Chuck Jones first introduced the character in 1945 in Odor-able Kitty. This differs from later entries in several areas: it takes place in an American town rather than Paris; Pepé spends his time in (unknowing) pursuit of a male cat, who has deliberately disguised himself as a skunk for reasons of his own; and in the closing gag, Pepé is revealed to actually be a philandering American skunk named Henry (replete with wife and children!). For the remaining cartoons Jones directed, Pepé retained his accent, nationality, and bachelor status, and the object of his pursuit was always (or nearly always) female. Pepé, or a slightly altered version of the character, also appears in the Arthur Davis-directed cartoon Odor of the Day (1948); in this entry, the theme of romantic pursuit is discarded as the skunk vies with a male dog for accommodations on a bitterly cold night. This should be noted as the only cartoon within which the character used his scent-spray as a deliberate weapon: delivered from his tail in a machine gun-like fashion.

Pepé Cartoons in France

In the French version of Pepé le Pew, Pépé le putois, Pépé is an Italian skunk with a strong Italian accent. Most of the dialog is in French, though some Italian words and expressions are also used, such as, mon petit farfalle, mon petit ravioli e pesto when talking to the cat, or c'est le moment de la mise amore. In some previous dubbings, his voice was based on typically French actor and seducer Yves Montand.

Most Recent Appearances

Johnny Depp drew upon Pepé (along with guitarist Keith Richards) for his characterization of Captain Jack Sparrow in the film Pirates of the Caribbean: The Curse of the Black Pearl.

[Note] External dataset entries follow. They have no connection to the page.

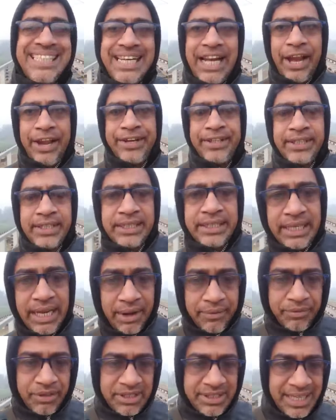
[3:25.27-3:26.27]
tried
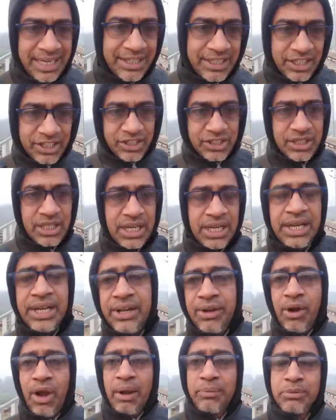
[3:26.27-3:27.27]
every sentence,
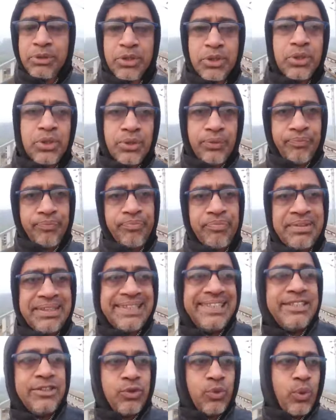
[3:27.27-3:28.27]
you have to do
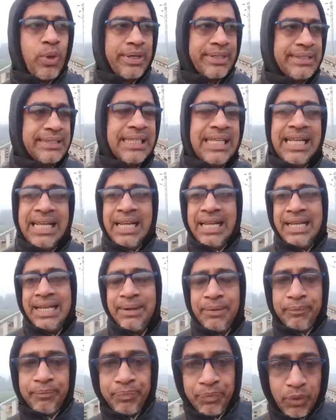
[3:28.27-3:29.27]
these words.
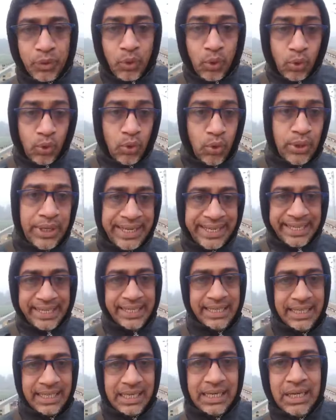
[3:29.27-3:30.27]
Who
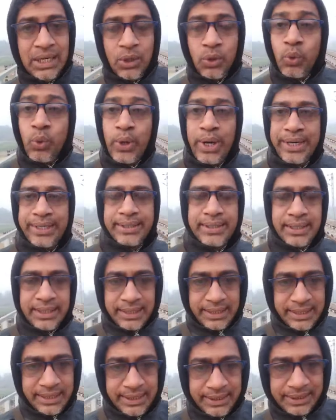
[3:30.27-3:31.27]
he couldn't
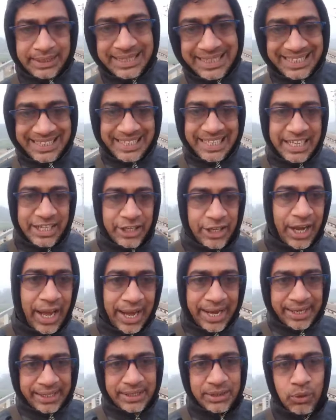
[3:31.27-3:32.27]
read and
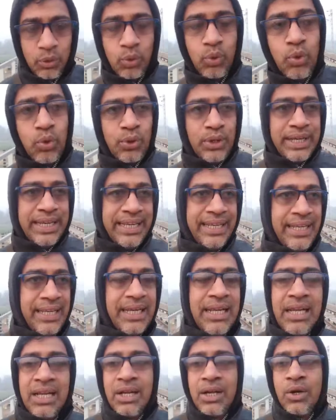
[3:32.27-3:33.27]
write. Who
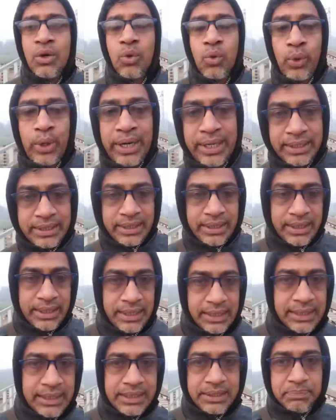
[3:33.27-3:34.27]
he couldn't
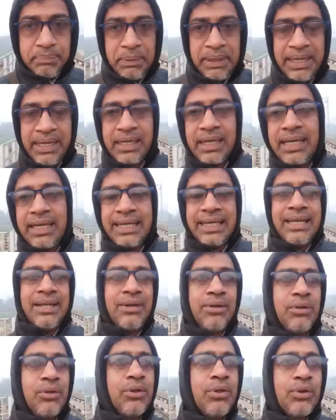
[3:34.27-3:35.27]
speak.
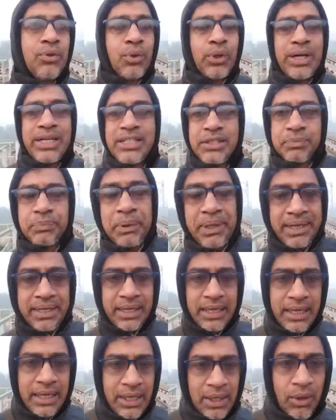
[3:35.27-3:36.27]
He who couldn't
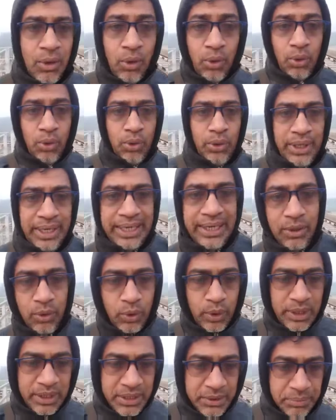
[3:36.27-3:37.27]
speak. Who he
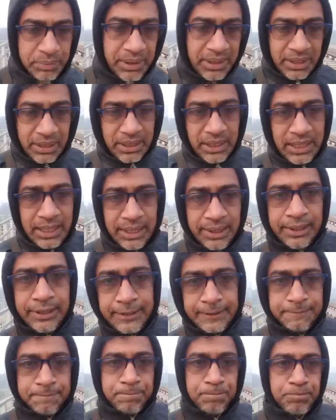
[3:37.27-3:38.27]
couldn't speak.
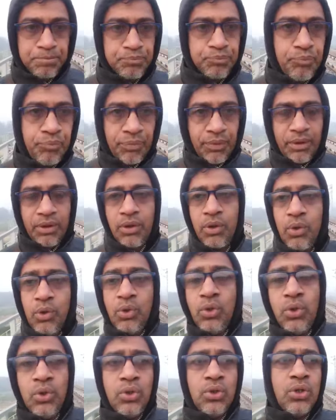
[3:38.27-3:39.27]

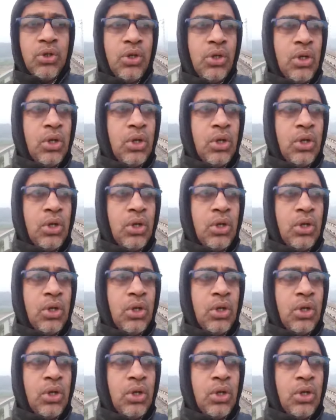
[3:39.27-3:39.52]
Who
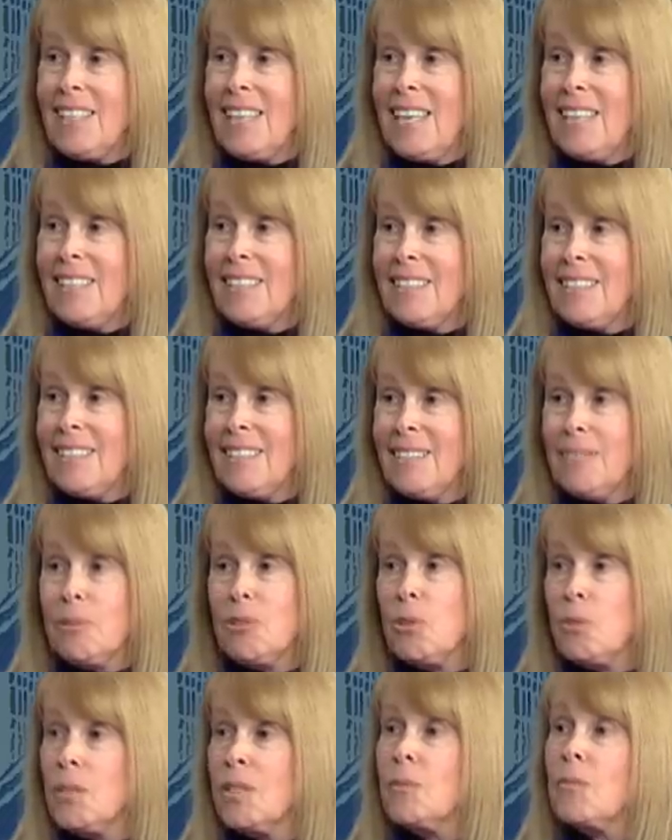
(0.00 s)
and it
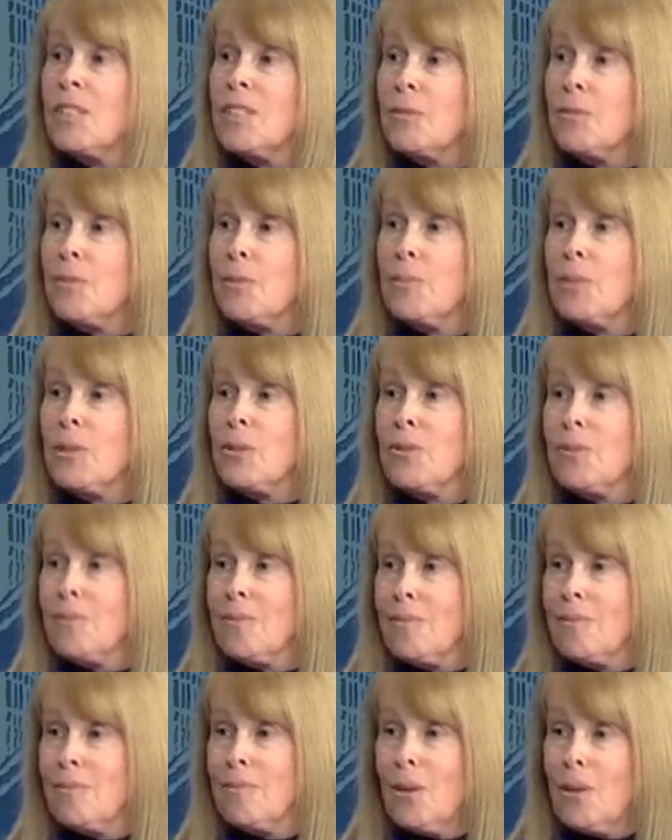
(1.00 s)
was a win-win for both
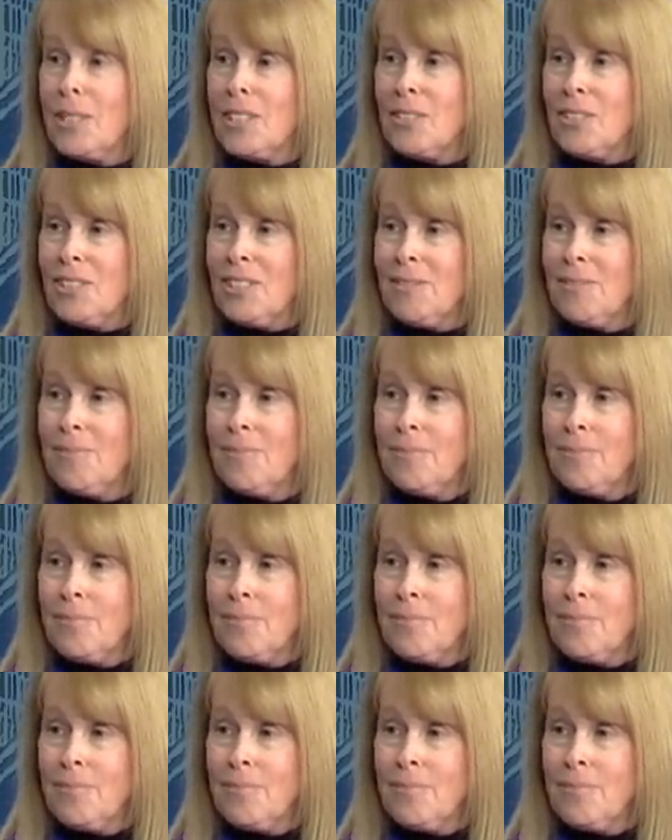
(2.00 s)
parts. And, and,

Pepé was, at one point, integral to the storyline for the movie Looney Tunes: Back in Action. Originally, once Bugs Bunny, Daffy Duck, and their human co-stars arrived in Paris, Pepé would give them mission briefing inside a gift shop. Perhaps because of the group receiving their equipment in Area 52, Pepé's scene was cut, and in the final film, he only plays a bit part, dressed like a police officer, who tries to help one of the human co-stars (played by Brendan Fraser) after his costar (played by Jenna Elfman) is kidnapped. However, some unused animation of him (and Penelope) appears over the end credits, and his cut scene appears in the movie's print adaptations. Pepé also appears in Space Jam, where his voice has curiously been changed into an approximation of Maurice Chevalier, as opposed to his more traditional vocalization.

Jerry Orbach stated in interviews that when cast as Lumière in Disney's Beauty and the Beast , he based the character's voice and mannerisms on an amalgam of Chevalier's and Pepé's characteristics.

See also

Filmography of Pepé Le Pew

File:Pepe Le Pew.JPG
Pepé Le Pew and Brendan Fraser in Looney Tunes: Back in Action.

Quotes

"(Singing to the tune of "I've Been Working On The Railroad") The arms of Pepé are about you, all the day live long. The lips of Pepé are upon you. (Kisses the cat a few times) Pepé's love is strong. (The cat runs off, Pepé holds onto her and is dragged along) Darling can't you hear me asking, you're going now to where? (Pepé bumps into a pole and loses his grip on the cat) Do you think she's gone and left me?"